Твой Учитель отверг твое тело, погрязшее в содомском грехе. Он простил тебя, спас твою душу. Прости и ты Его перед смертью, распятый в крестных муках Кифа, раб Божий Кифа из Ершалаима…
Претор Альберин сызнова прикоснулся черными ножнами к голове преступника, подвергаемого рабской казни. Тело несколько раз содрогнулось в невыносимой муке. Заодно с тем взгляд Кифы опять обрел осмысленность, а спокойный и ровный голос Гая Альберина вновь загрохотал во гневе.

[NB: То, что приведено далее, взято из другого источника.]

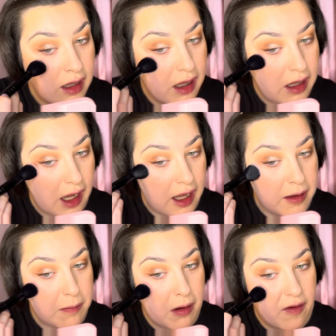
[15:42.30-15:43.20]
yeah,
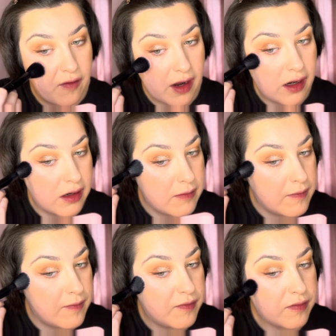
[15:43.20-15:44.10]
perfect.
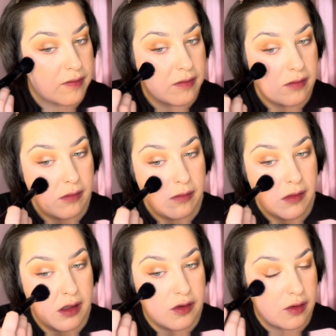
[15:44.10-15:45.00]

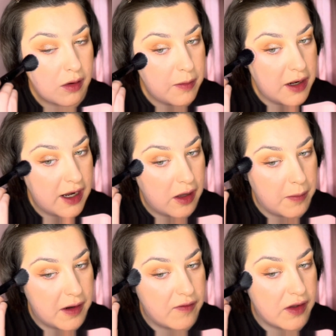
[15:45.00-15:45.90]
So I'm going to put a little
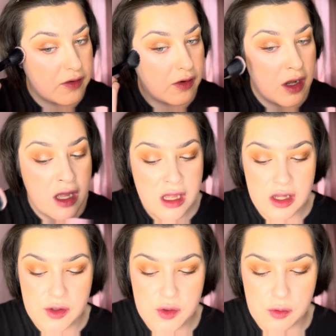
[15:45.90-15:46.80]
bit of this on.
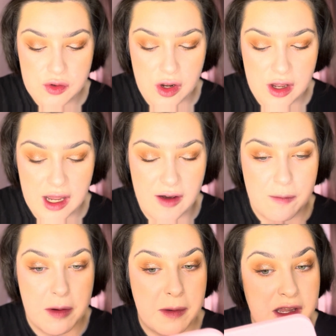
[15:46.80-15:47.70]
Notice how I haven't
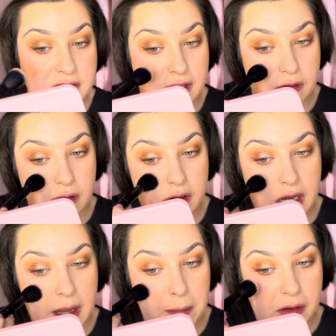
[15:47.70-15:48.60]
put my concealer on
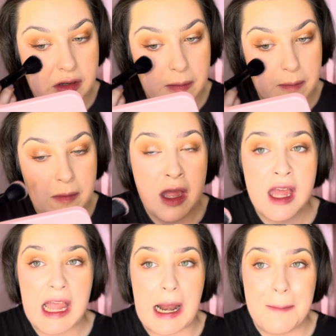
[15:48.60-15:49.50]
yet, because I'm
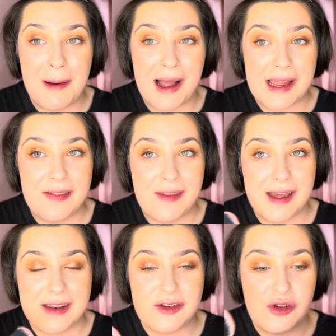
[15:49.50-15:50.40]
kind of back in
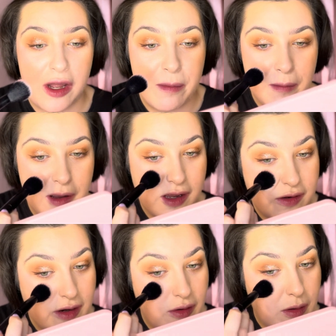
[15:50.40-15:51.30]
that, do I put my
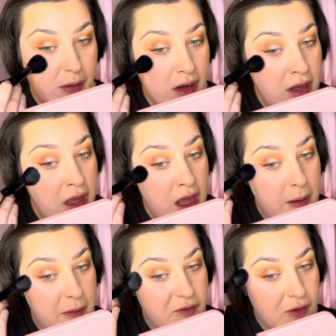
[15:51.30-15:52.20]
concealer on
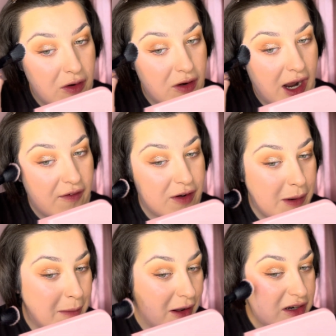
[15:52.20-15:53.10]
before or after my
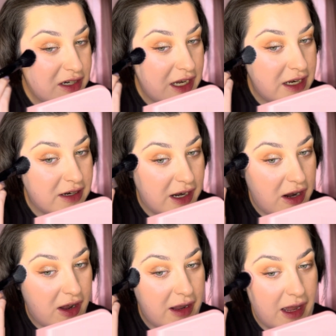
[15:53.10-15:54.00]
blush stage, and now
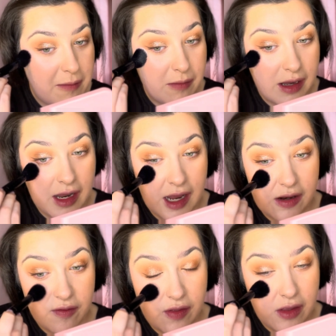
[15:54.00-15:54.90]
I'm like kind
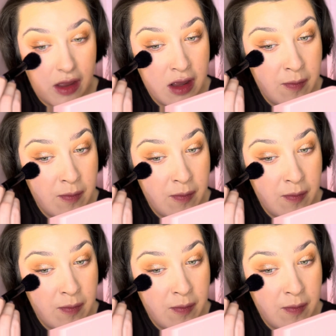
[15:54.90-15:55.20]
of in the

— Слушай же меня, недостойный и презренный иудей Кифа!!! Ты — камень преткновения и соблазна!
Как же я ненавижу вашу шайку первозванных апостолов! Доколе я буду терпеть вас? О род неверный и развращенный!..
Вы — низменный сброд, бродячие ублюдки и невежественная чернь! Вам были преподаны дарования духовные. Вы же, нечестивцы, бросали святыню духа низкорожденным псам-иудеям, метали жемчуга в свиной навоз…
— Мы созидали Дом Божий…
— Вы учиняли общины нищих тунеядцев и отщепенцев, вы присваивали малую лепту слабых женщин и легковерных мужчин. Но боялись и отвергали людей образованных, сильных духом, богатых своим трудом и наследием благородных предков.